I’m back from Florida and already missing my dad, his wife, and my youngest, Molly, who joined us for her spring break. For me, spring break in Florida is a complicated mix of tropical paradise and emotional roller-coaster. I’m missing the warmth of the beach, the hypnotic rustle of palm leaves, even the freakishly loud symphony of frog mating calls rising from the pond outside the house every night. And there’s nothing like eating lunch overlooking the waves while an army of pelicans glides by overhead. But what I really miss is that feeling of being part of a bigger family unit. And as my dad gets older, it’s so hard to just pop in and out now and then. And there was the double whammy of saying goodbye to him, and then to my daughter as we flew off in different directions. Lately I’ve been fantasizing about the Sunday dinners with the extended family lifestyle. Does anybody have that anymore? Anyway, I’ll leave you with a little gem of a recipe while I take care of business…I’ve got a lot of laundry and grocery shopping to do today. This Grapefruit Vinegar is a flavor bomb. You will love using it in so many ways. It’s the same basic formula as my BLOOD ORANGE VINEGAR, but now that the blood oranges are gone, you can continue to have a bottle of this versatile stuff in your fridge. Use pink or red grapefruit if you want. I love the uber-tang of this version.
- 1 white grapefruit
- approximately 1/3 cup white wine or champagne vinegar
- Cut the bottom off the grapefruit so it will sit securely and then use a sharp paring knife to slice off the rind. Discard the rind and cut the grapefruit flesh in quarters, or thick slices. Remove any seeds, and put the fruit in the bowl of a food processor.

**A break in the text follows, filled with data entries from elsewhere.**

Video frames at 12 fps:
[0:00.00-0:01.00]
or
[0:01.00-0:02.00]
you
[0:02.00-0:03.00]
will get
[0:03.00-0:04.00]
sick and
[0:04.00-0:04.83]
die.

- Process the grapefruit until it is completely pureed. Then strain the puree through a mesh strainer. Some of the pulp will makes its way through.
- Take 1/2 cup of the thick juice and mix with 1/3 cup vinegar. Taste and adjust the amounts to suit your liking. Decant the vinegar into a clean bottle and cap tightly. Refrigerate and use within the month.

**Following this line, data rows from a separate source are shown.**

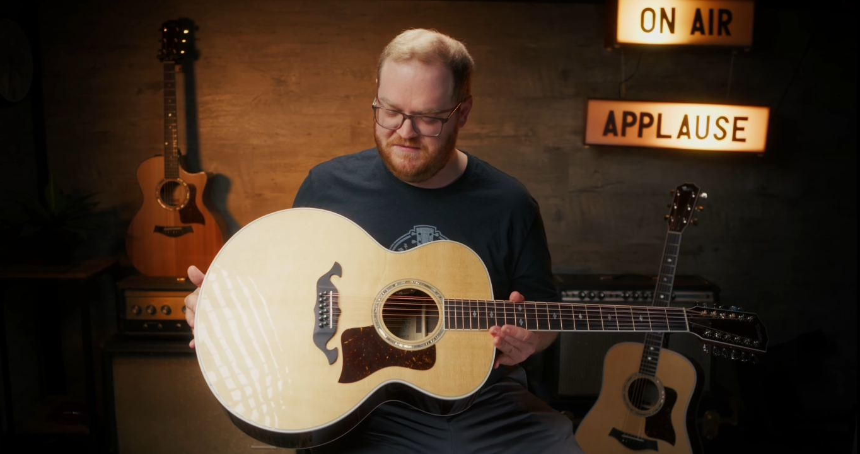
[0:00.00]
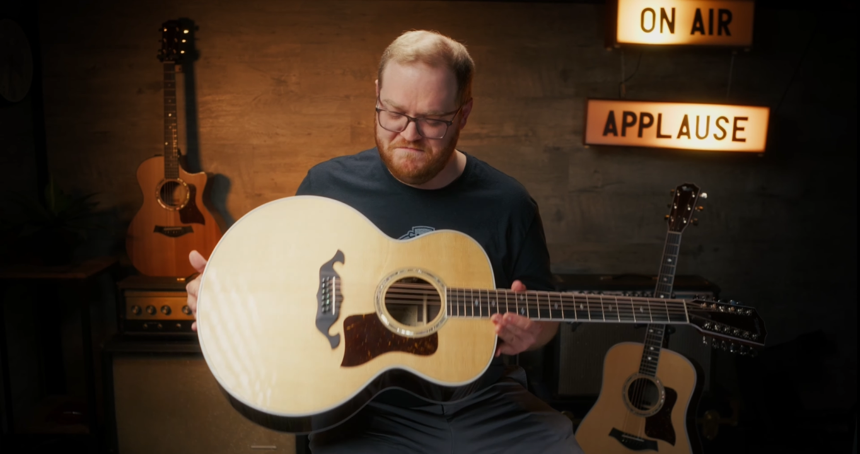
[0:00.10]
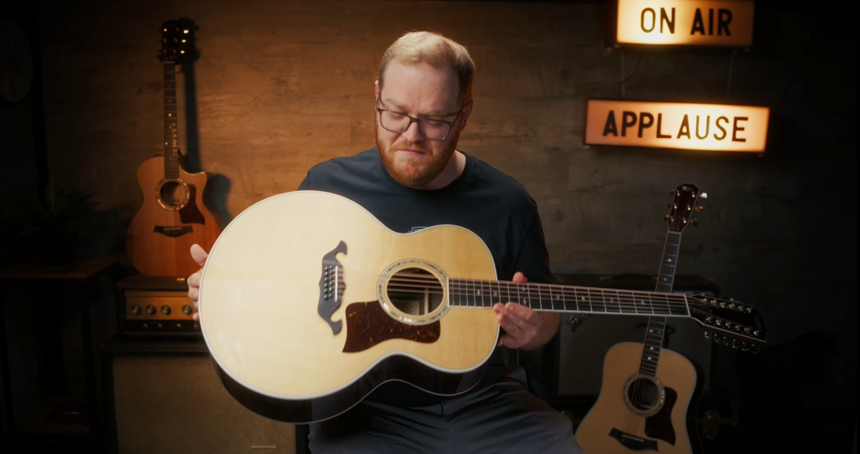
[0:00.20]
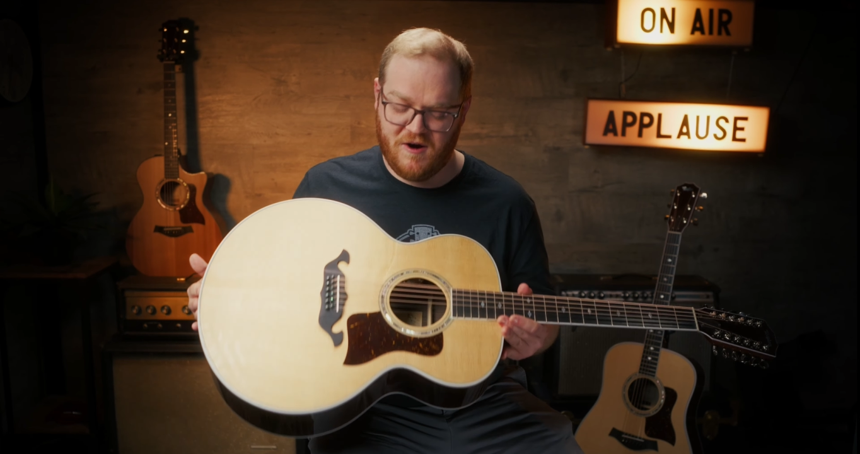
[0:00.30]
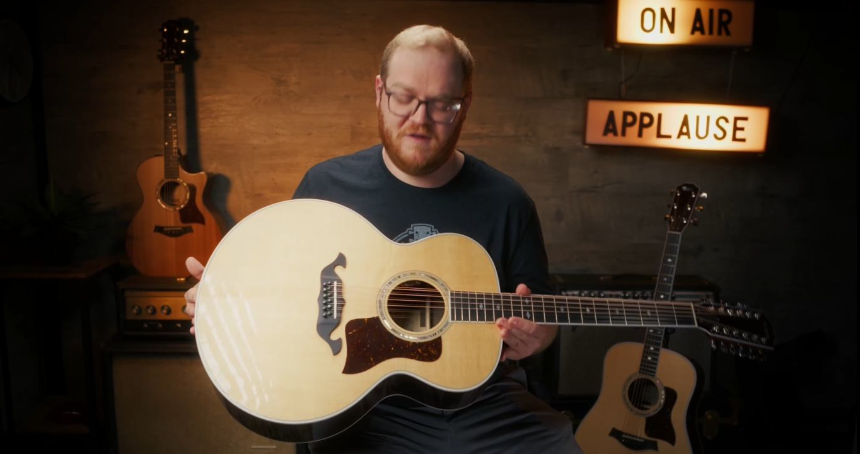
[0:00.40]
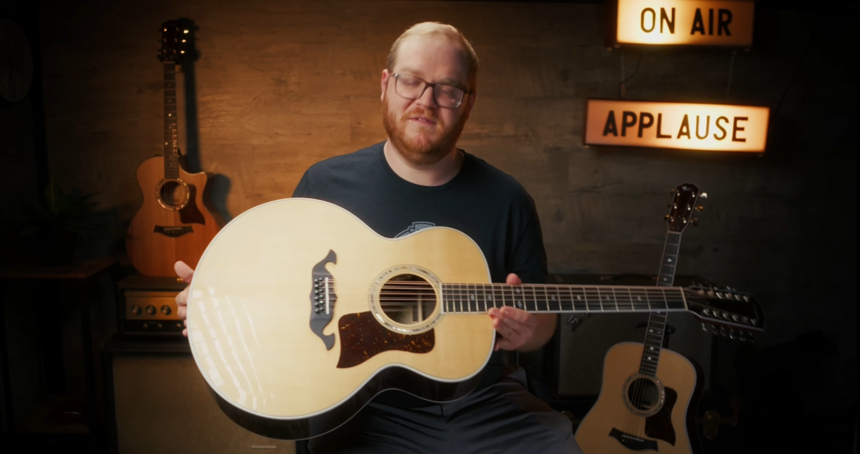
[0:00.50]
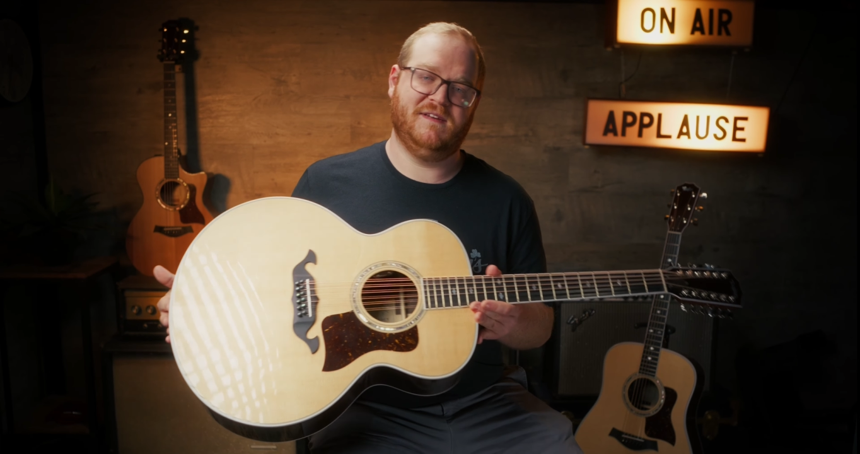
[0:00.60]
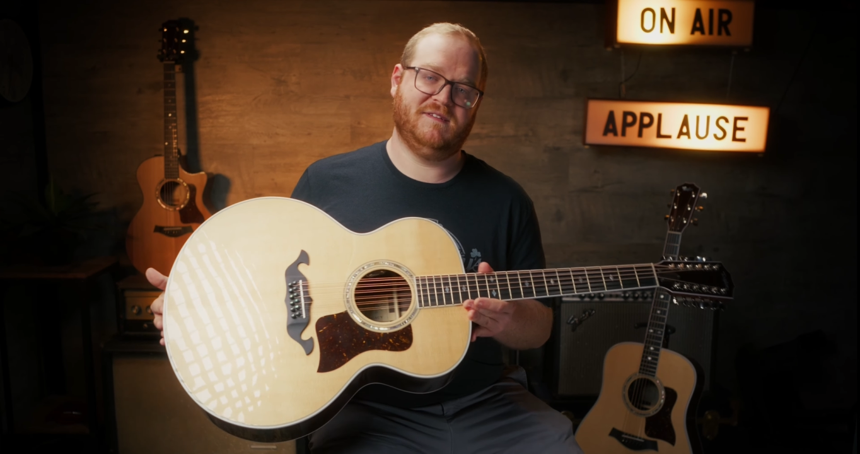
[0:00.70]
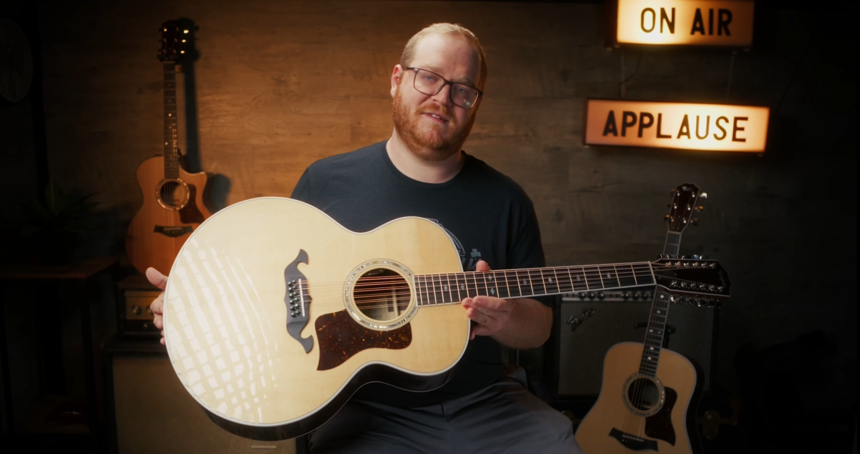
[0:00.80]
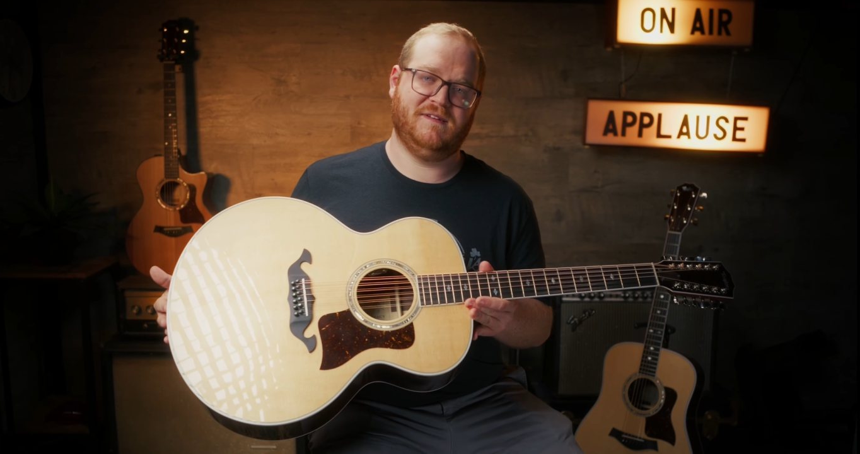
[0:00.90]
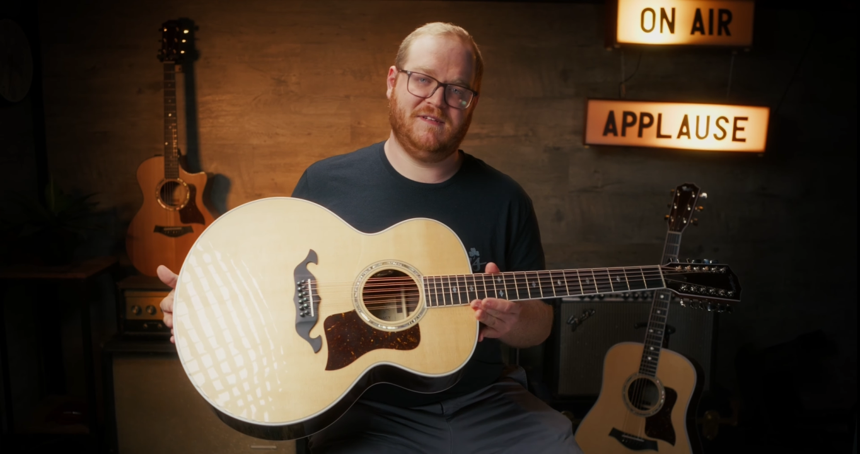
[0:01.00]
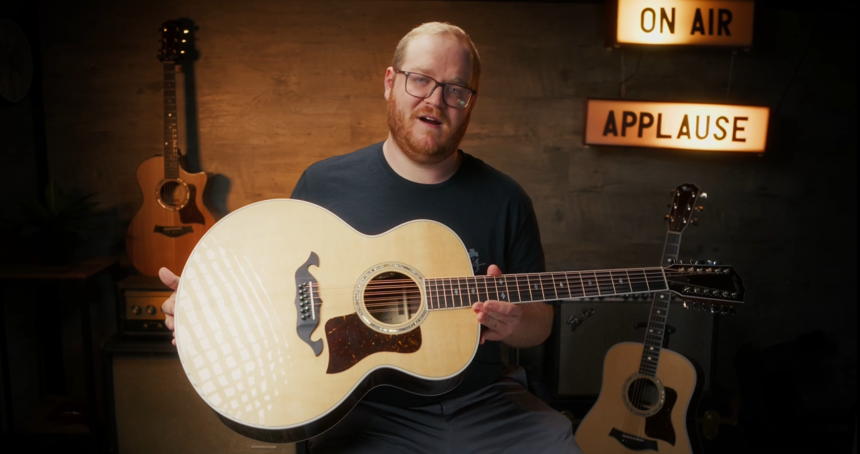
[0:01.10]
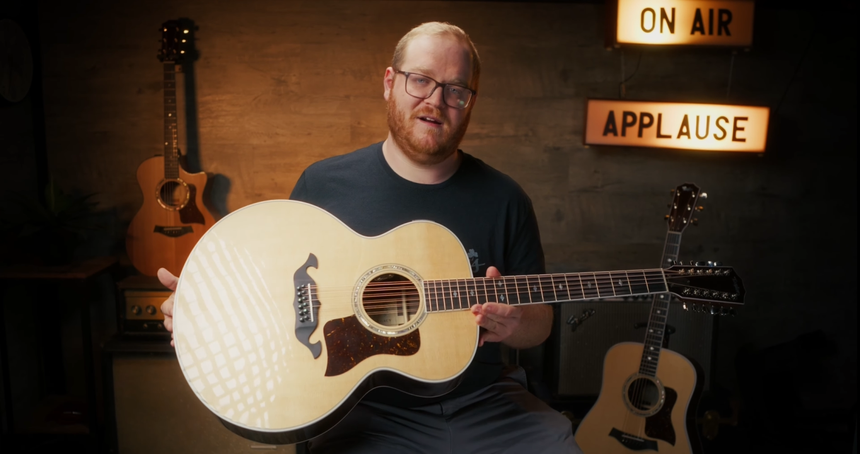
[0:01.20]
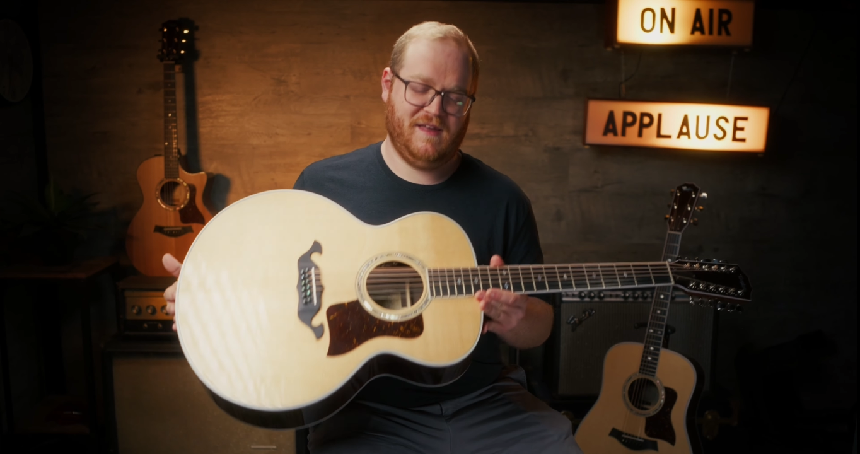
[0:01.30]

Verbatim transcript: marvelous guitar.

Give the vinegar a stir or shake before using.
You can use this as you would any vinegar, but it will be way more vibrant and brightly flavored than any you’ve had before. Of course it can be part of a salad dressing when you mix it with oil, but you can use it alone, too. Drizzle it over fish, veggies, fruit. Splash it into sauces, or use it to deglaze the pan after searing meat, chicken or fish. Be bold with it, experiment. It will be your best friend.